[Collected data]
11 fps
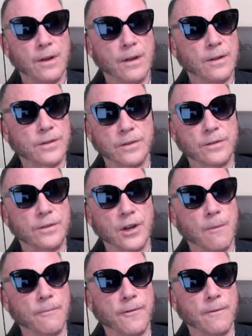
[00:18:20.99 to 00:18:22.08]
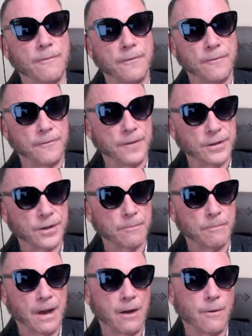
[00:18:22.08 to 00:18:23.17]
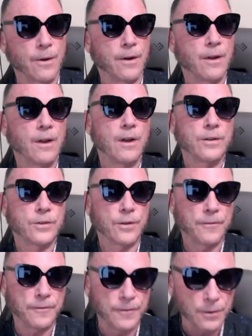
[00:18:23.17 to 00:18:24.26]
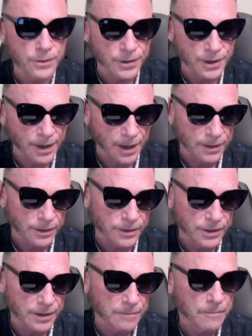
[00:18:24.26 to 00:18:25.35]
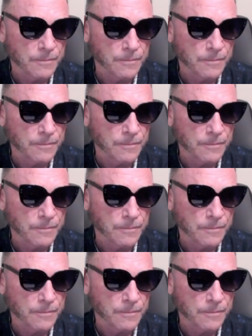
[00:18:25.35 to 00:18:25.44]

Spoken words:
is a jump from fission power to fusion energy,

# Assignment
Extract word for word every line from the line that contains "[00:18:22.08 to 00:18:23.17]" to the final line of the data, both included, and nothing else; skip the pictures.

# Answer box
[00:18:22.08 to 00:18:23.17]
[00:18:23.17 to 00:18:24.26]
[00:18:24.26 to 00:18:25.35]
[00:18:25.35 to 00:18:25.44]

Spoken words:
is a jump from fission power to fusion energy,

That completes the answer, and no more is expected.